Lições de um ignorante- 1963- Millôr Fernandes

Se Gilberto Gil tivesse um projeto cultural para o Brasil, ele pediria demissão do de seu cargo de ministro e indicaria Millôr Fernandes para o seu lugar. Tirando o escritor Antonio Candido, Millôr seja, talvez, o único pensador contemporâneo brasileiro com bagagem suficiente para tentar acabar de vez com a preguiça, a morbidez e a passividade da produção artística brasileira. Bastou a leitura de "Lições de um Ignorante", para lançarmos a campanha: Millôr no ministério e Gilberto Gil no trio elétrico.

Uma de suas primeiras medidas seria organizar uma reavaliação dos métodos de ensino utilizados por todos os professores do país, inclusive os de ensino superior. Tarefa que deveria ser exercida em conjunto com o Ministério da Educação. "Professores sem lirismo, em cursos sem função, secam as fontes de criação dos alunos, amarguram-nos com noções inúteis, criam-lhe tabus para sempre destrutíveis, inoculam-lhes o horror da cultura e, sobretudo, matalham-lhe esse que é o maior dom do ser humano, o seu senso lúdico. Agora - e de alguns anos sinto essa ameaça comercial-didática", constata o chargista.

Millôr é a pessoa ideal para liderar uma verdadeira revolução cultural. A frase hoje esquecida por Caetano Veloso "É proibido proibir?", seria o título perfeito para o seu plano de gestão. "Proíbem-me de pisar na grama, de andar vestido como melhor me sabe, de trabalhar na hora em que quiser, de amar a quem prefiro, e de sair do país quando me der na telha. O autor ressalta ainda, que caso "eu resolva eu fazer qualquer dessas coisas na hora em que elas me ocorram e do modo que melhor condiga com minha personalidade e gosto, e serei suspeitado, impedido, parado, examinado, revistado, admoestado, desrespeitado, multado, detido, preso, julgado, condenado, morto".

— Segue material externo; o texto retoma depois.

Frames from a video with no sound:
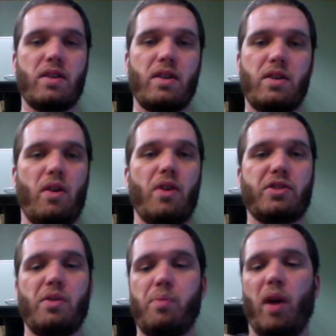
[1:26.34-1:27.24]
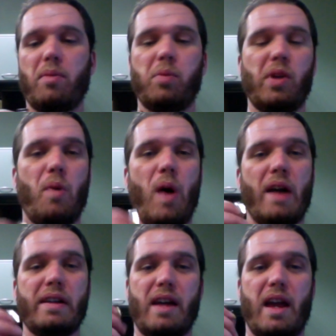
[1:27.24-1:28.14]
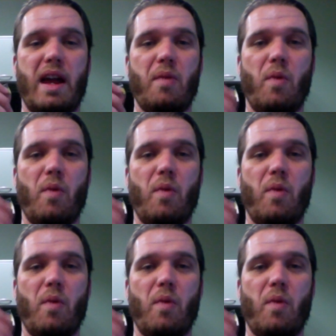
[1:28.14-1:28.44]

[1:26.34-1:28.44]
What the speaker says: You'll also probably want a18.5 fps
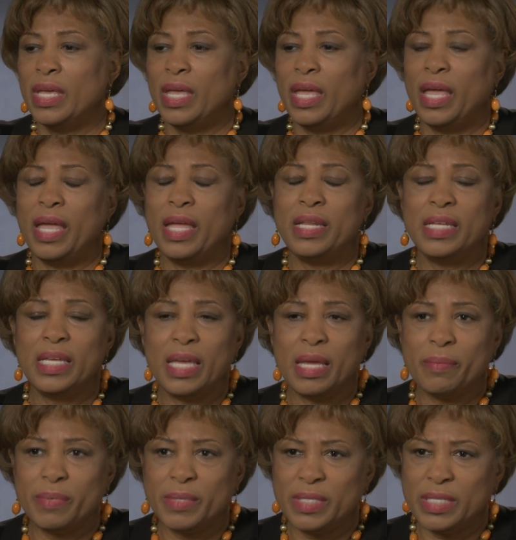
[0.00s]

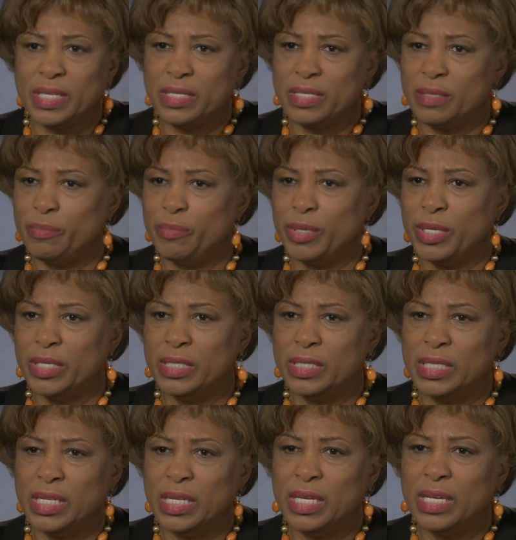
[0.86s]
handicap
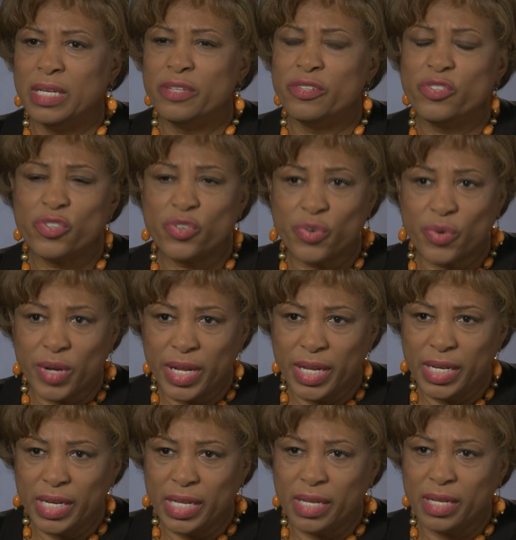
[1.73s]
accessibility,
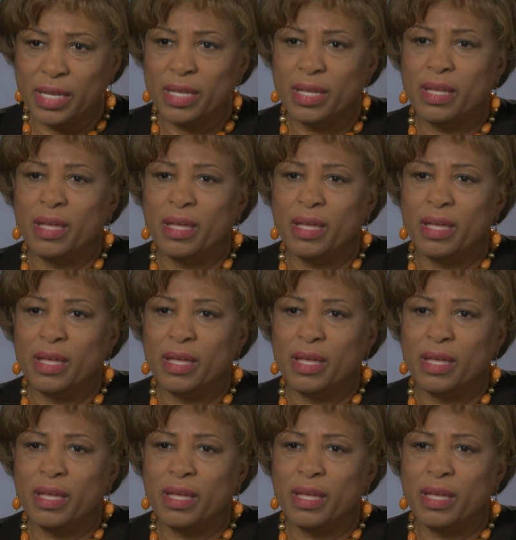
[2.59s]
training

As artes cênicas também não escapam de sua crítica sarcástica. "A proporção que aumenta o número de escolas e cursos dramáticos, diminui, paradoxalmente, a representação de nossos bons autores e o prestígio de nosso teatro". Para os cinéfilos ele deixa alguns questionamentos: "Por que teimam os autores em fazer diálogos naturais se na vida é raríssimo uma pessoa falar com naturalidade? Que língua falam os autores do cinema brasileiro??"

Não pense que a palavra de Millor é única e incontestável, pois ele próprio se contesta. "Minhas qualidades, oh, são menos qualidades do que uma presunção. Minha educação, meu processo de luta, meu ato de viver é tudo uma comédia de erros, embora uma felicidade: é preferível pois uma comédia de erros a uma tragédia de acertos". Uma coisa porém é certa, poucos são tão modestos quanto ele. "Li Joyce e se é bem verdade que não entendi nada do que disse, posso afirmar, ao menos, que li Joyce e não entendi nada do que disse.Outros poderão dizer tanto e tão honestamente?"

Mesmo aos 91, Millôr não é homem de fugir à luta, ao contrário de outros companheiros de sua geração, como Ziraldo, que vendeu o Pasquim aos interesses dos governos petistas. "Continuo aqui, pequeno e fraco, mas sempre oferecendo meus serviços à grande causa da paz: da paz doméstica, da santidade, do amor filiar, fraternal, conjugal para não falar dos outros".

Millôr ainda faz um pedido. "Ah, meu pai do céu, deixa eu viver, mesmo radiotivo! Mesmo radiopassivo! Mesmo televisivo. Prometo contaminar um milhão de pessoas. Mesmo que morra não cessarei minha luta. Combaterei a sombra". E nós, esperamos que ele viva por muito mais. Lembrando que: "Quando não se pode recuar, o remédio é ser bravo".